▶ **Material for this exercise**
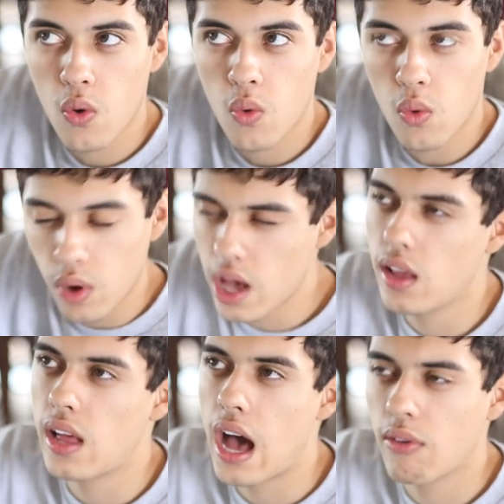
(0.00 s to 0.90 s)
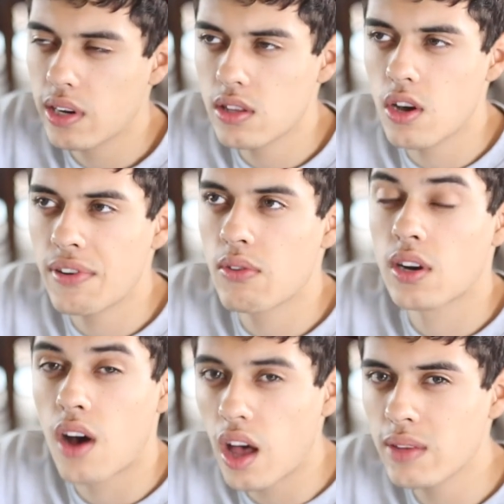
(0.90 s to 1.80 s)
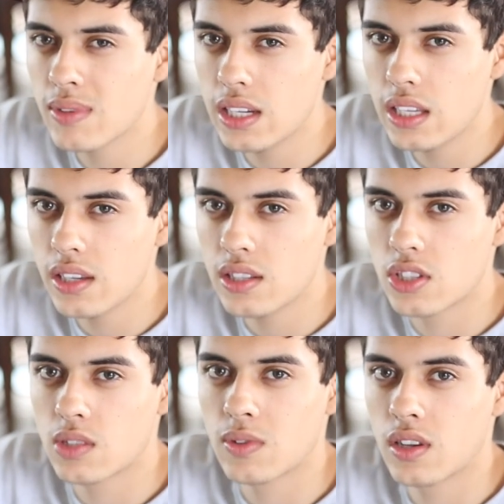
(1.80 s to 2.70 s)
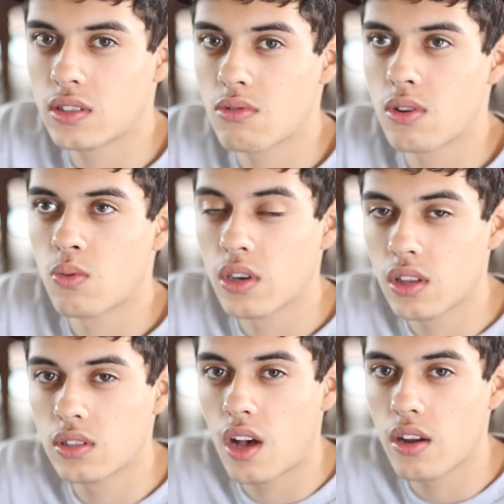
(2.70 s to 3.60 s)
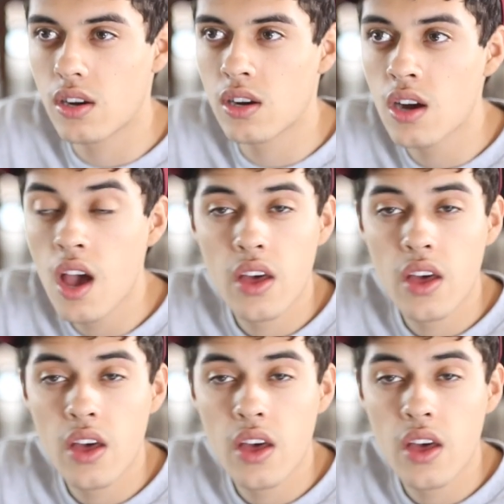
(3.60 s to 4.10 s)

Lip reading: Well, I wouldn't know if I would call them goodies just because they were worth a dollar.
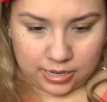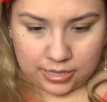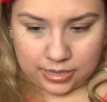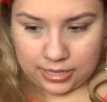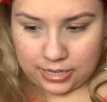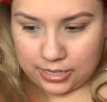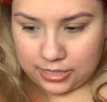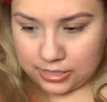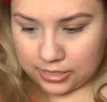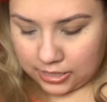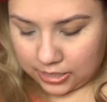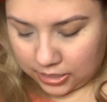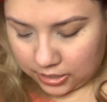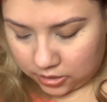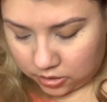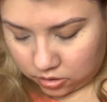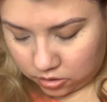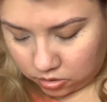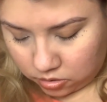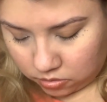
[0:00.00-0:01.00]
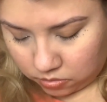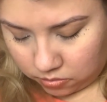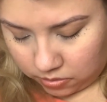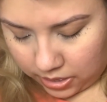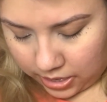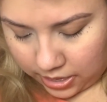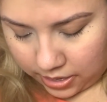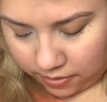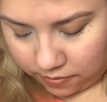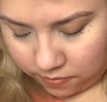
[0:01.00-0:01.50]
Like I said, I do
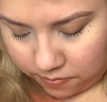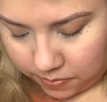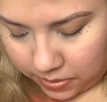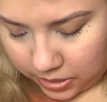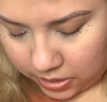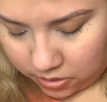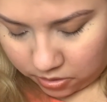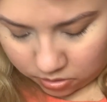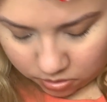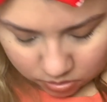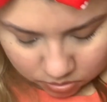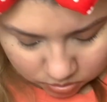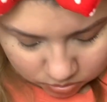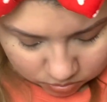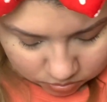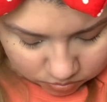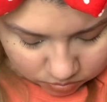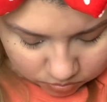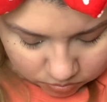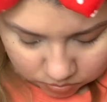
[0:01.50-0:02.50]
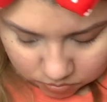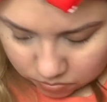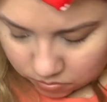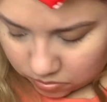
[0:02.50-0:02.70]
have my own.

▶ **Problem requirements**
Leaving the pictures out, output all of the listing exactly.

▶ **Answer for this exercise**
(0.00 s to 0.90 s)
(0.90 s to 1.80 s)
(1.80 s to 2.70 s)
(2.70 s to 3.60 s)
(3.60 s to 4.10 s)

Lip reading: Well, I wouldn't know if I would call them goodies just because they were worth a dollar.
[0:00.00-0:01.00]
[0:01.00-0:01.50]
Like I said, I do
[0:01.50-0:02.50]
[0:02.50-0:02.70]
have my own.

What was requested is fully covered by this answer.